*** Data for this task ***

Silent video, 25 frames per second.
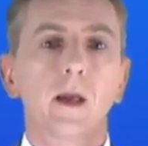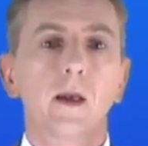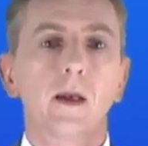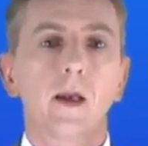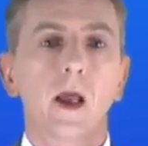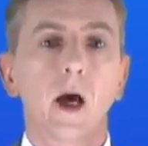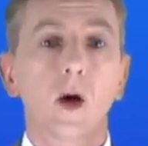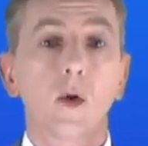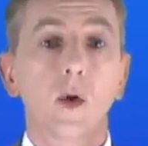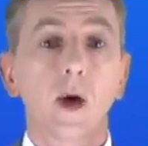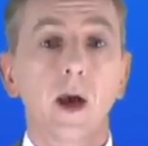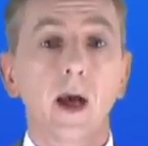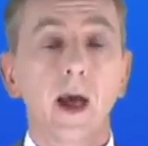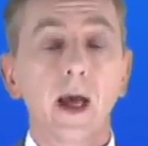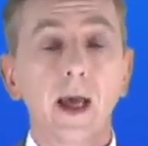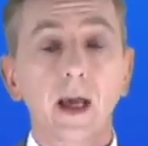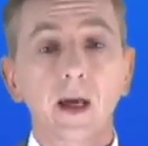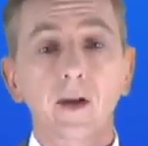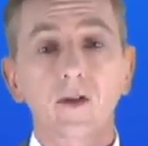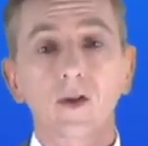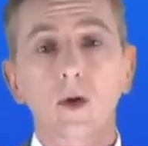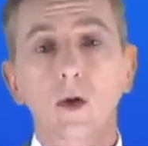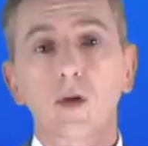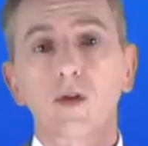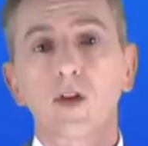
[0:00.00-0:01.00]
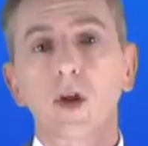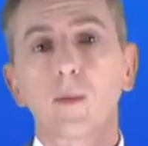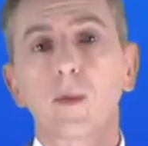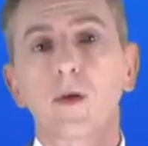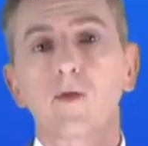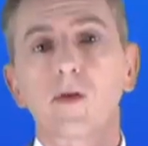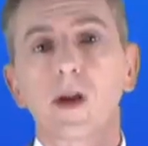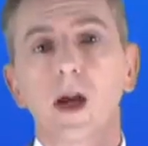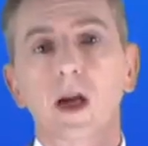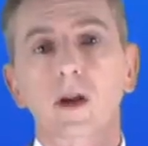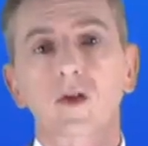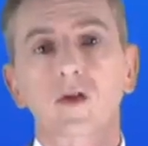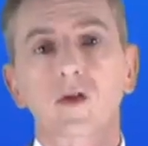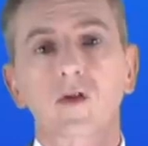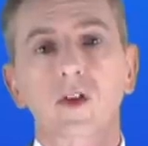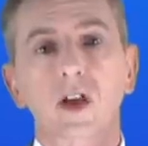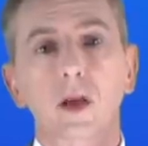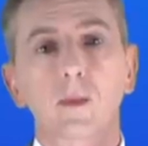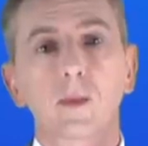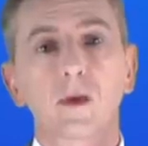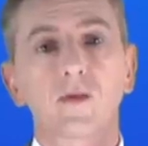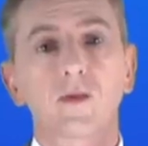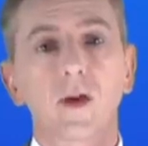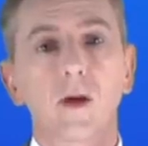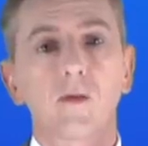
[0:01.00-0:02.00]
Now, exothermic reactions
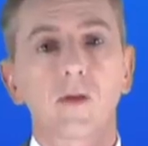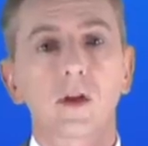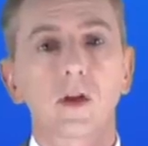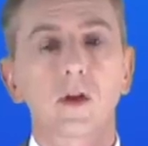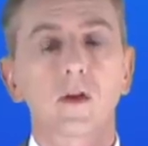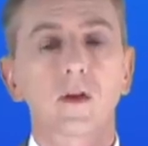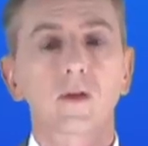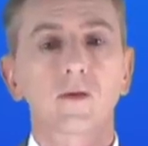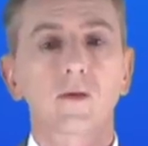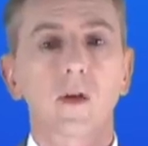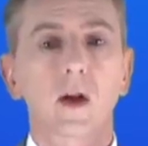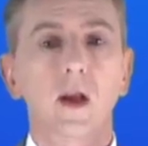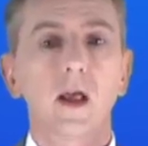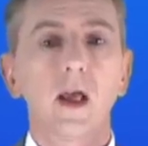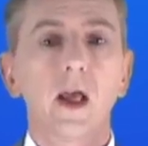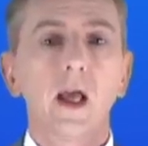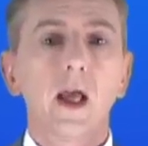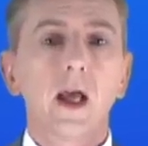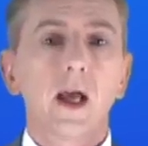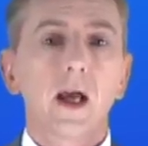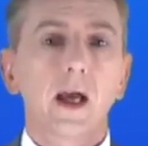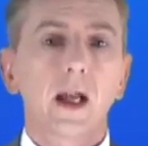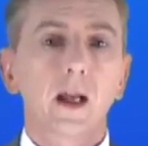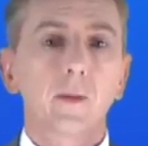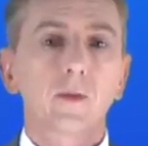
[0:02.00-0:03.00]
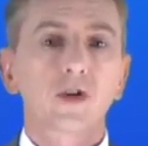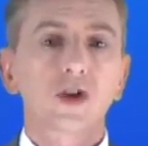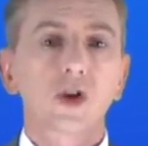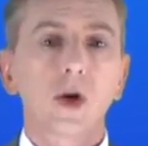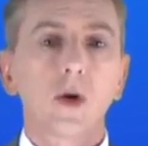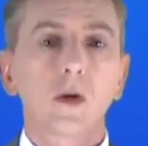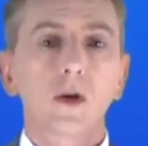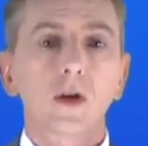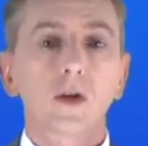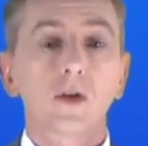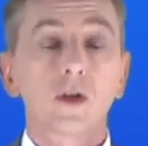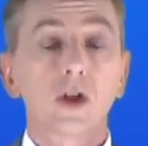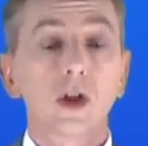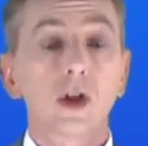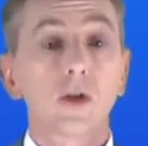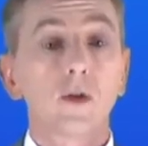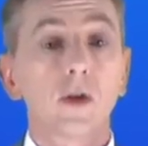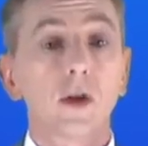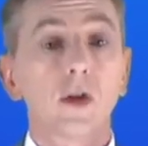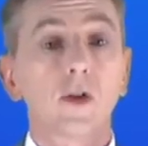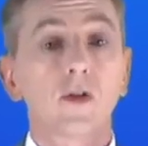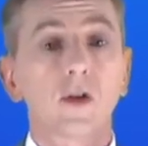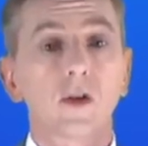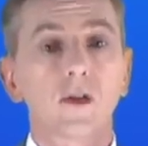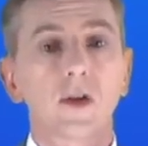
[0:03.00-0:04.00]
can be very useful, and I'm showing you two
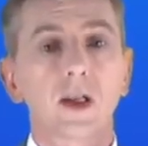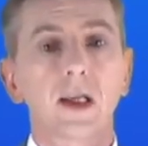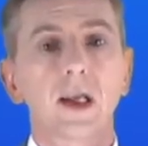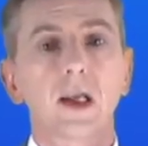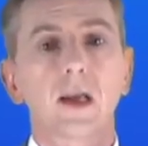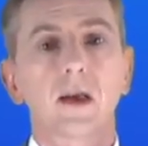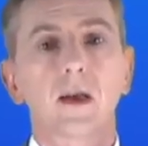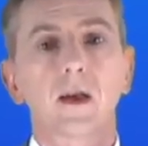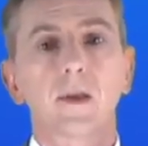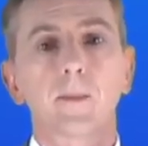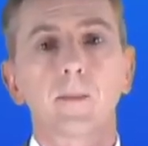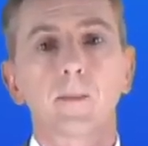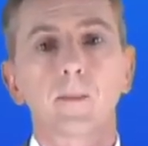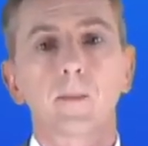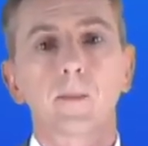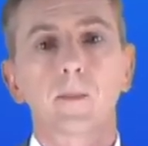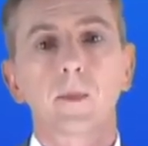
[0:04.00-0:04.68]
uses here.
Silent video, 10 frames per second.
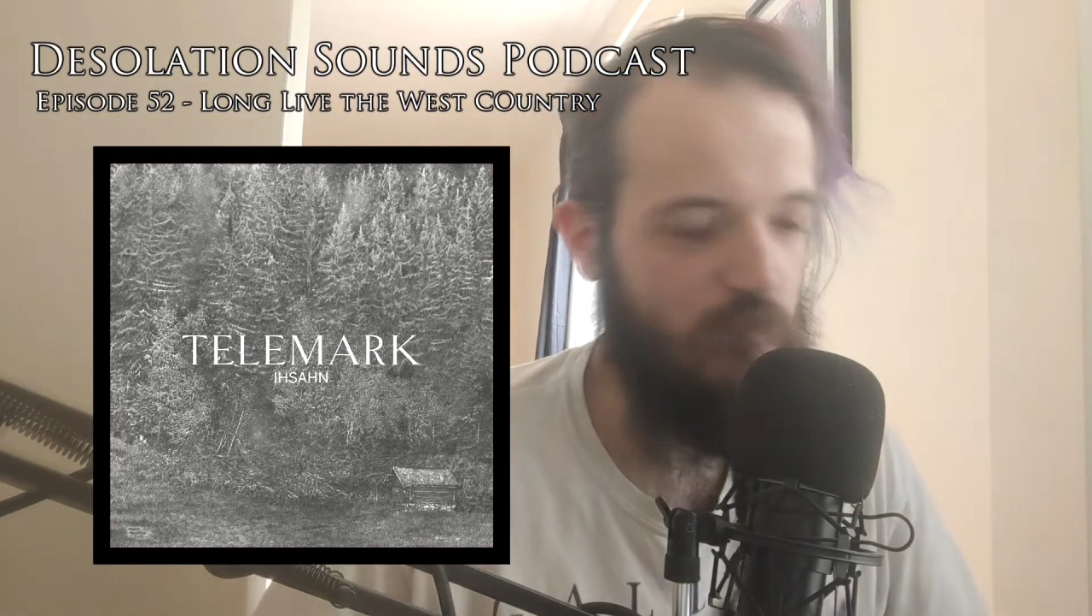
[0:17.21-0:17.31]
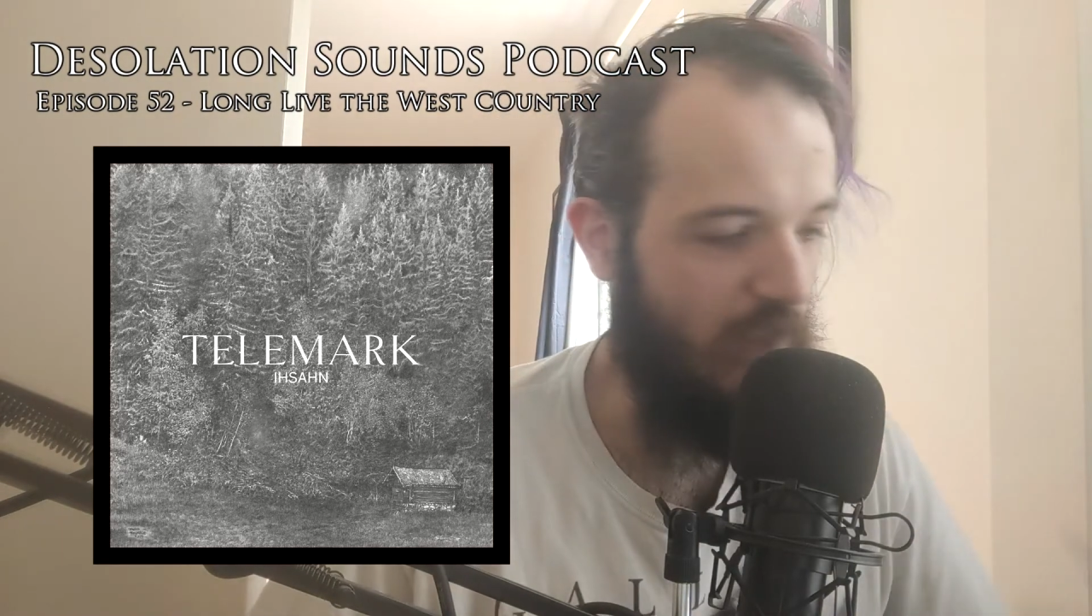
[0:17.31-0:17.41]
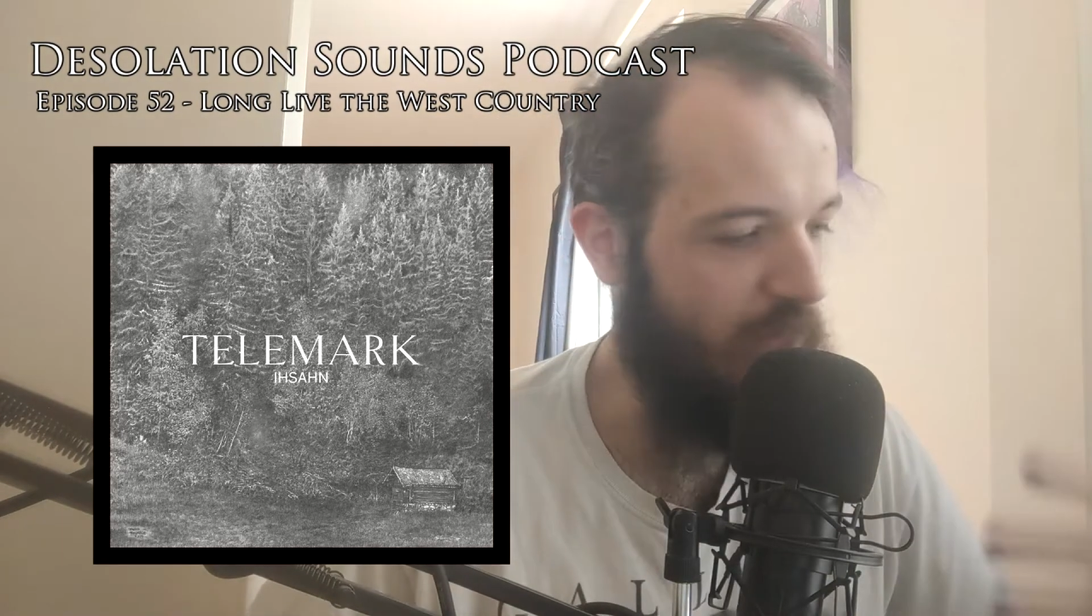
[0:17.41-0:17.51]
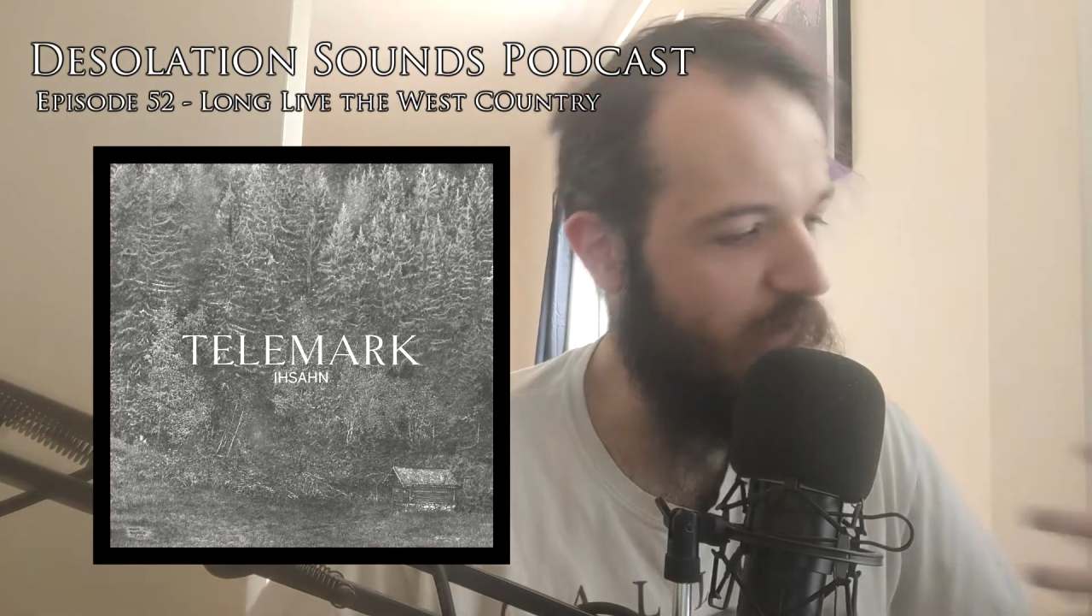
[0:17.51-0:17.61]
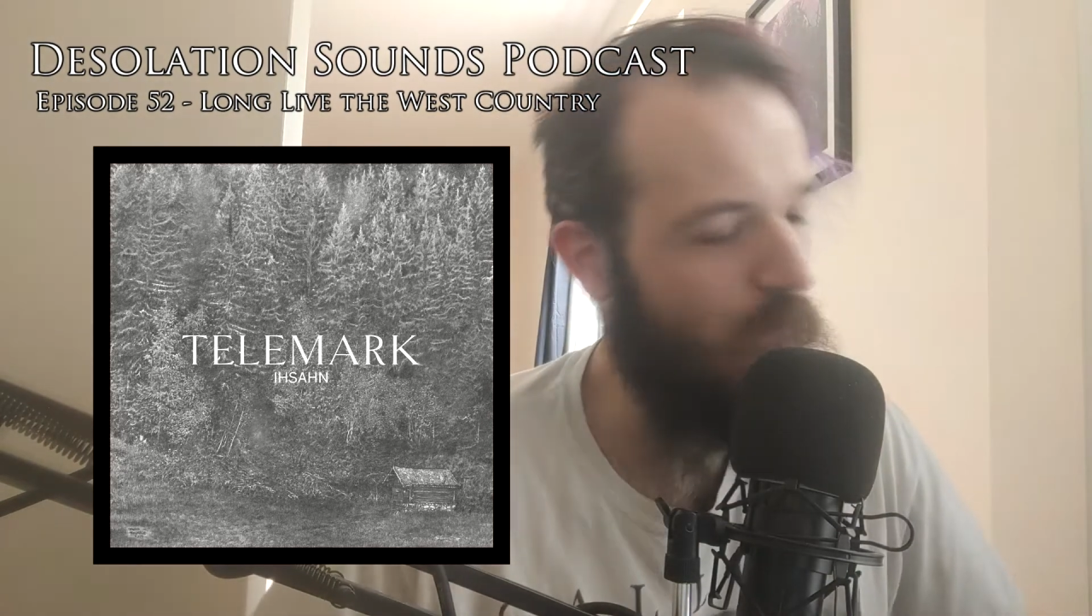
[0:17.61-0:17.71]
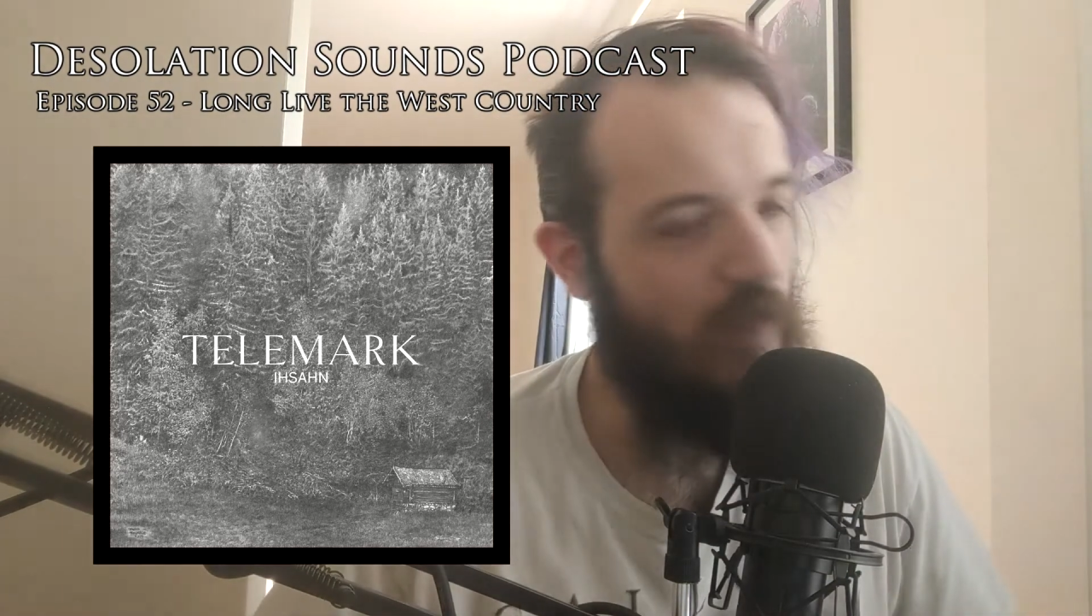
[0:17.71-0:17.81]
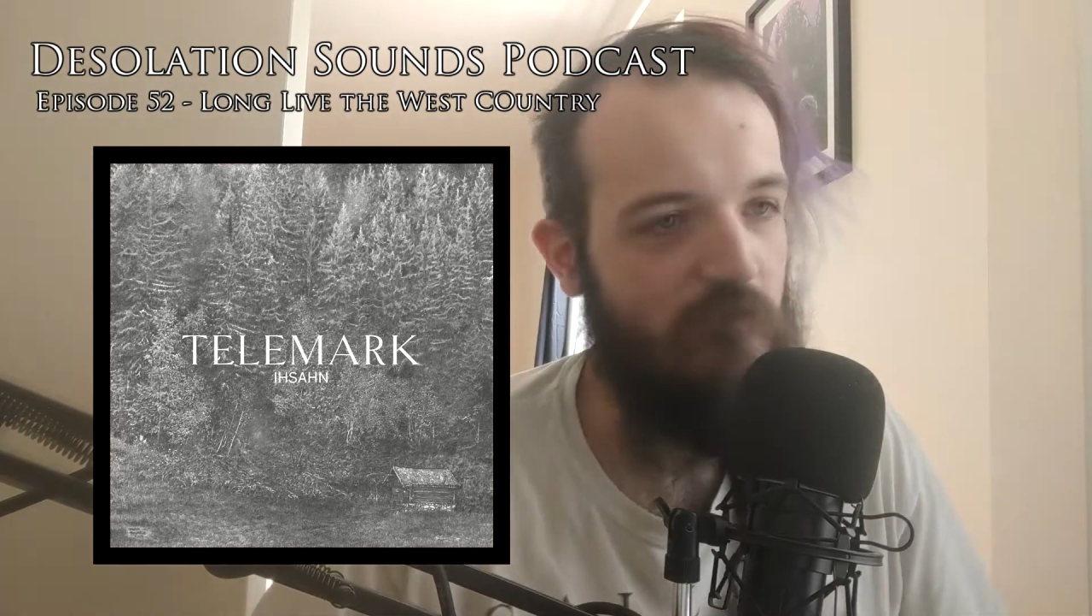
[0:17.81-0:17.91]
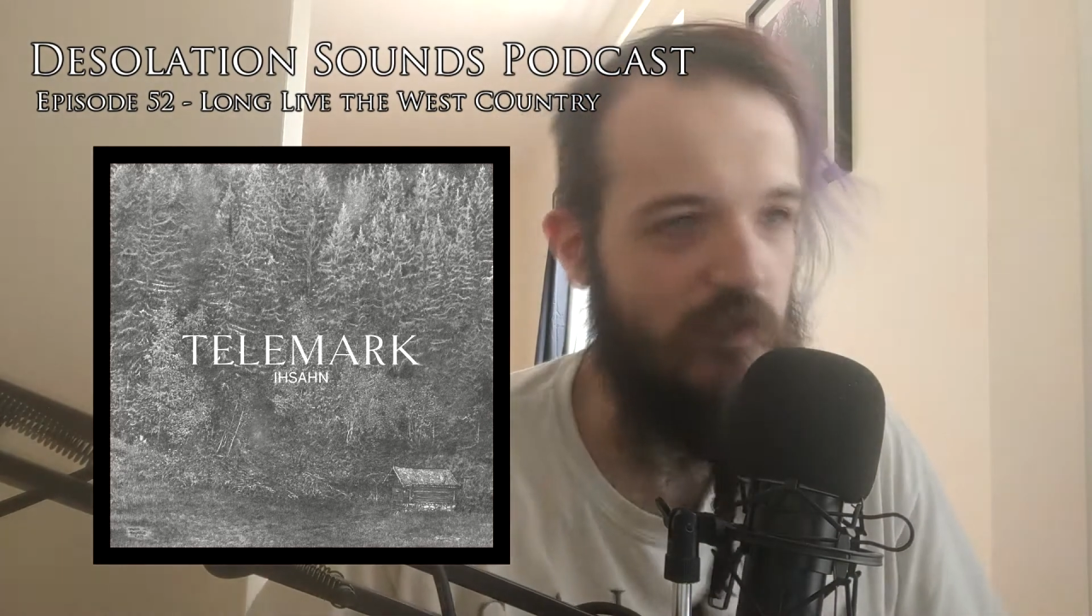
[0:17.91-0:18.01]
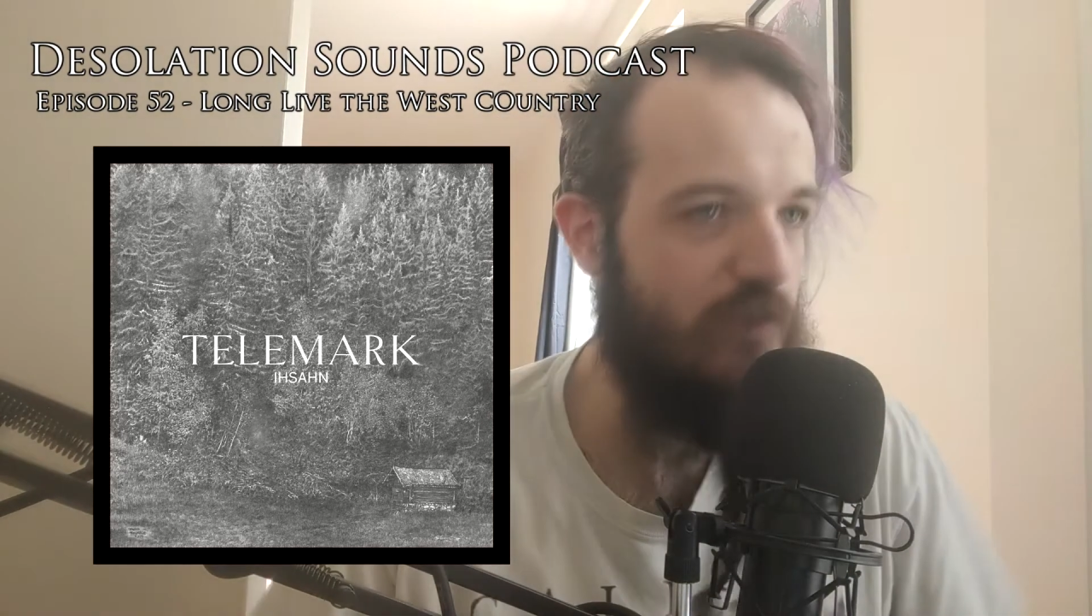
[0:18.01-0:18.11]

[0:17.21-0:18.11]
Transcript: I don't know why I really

*** End of Data for this task ***

What is being asked -
Reproduce the entries exactly. Do not carry over any picture.

Result -
Silent video, 25 frames per second.
[0:00.00-0:01.00]
[0:01.00-0:02.00]
Now, exothermic reactions
[0:02.00-0:03.00]
[0:03.00-0:04.00]
can be very useful, and I'm showing you two
[0:04.00-0:04.68]
uses here.
Silent video, 10 frames per second.
[0:17.21-0:17.31]
[0:17.31-0:17.41]
[0:17.41-0:17.51]
[0:17.51-0:17.61]
[0:17.61-0:17.71]
[0:17.71-0:17.81]
[0:17.81-0:17.91]
[0:17.91-0:18.01]
[0:18.01-0:18.11]

[0:17.21-0:18.11]
Transcript: I don't know why I really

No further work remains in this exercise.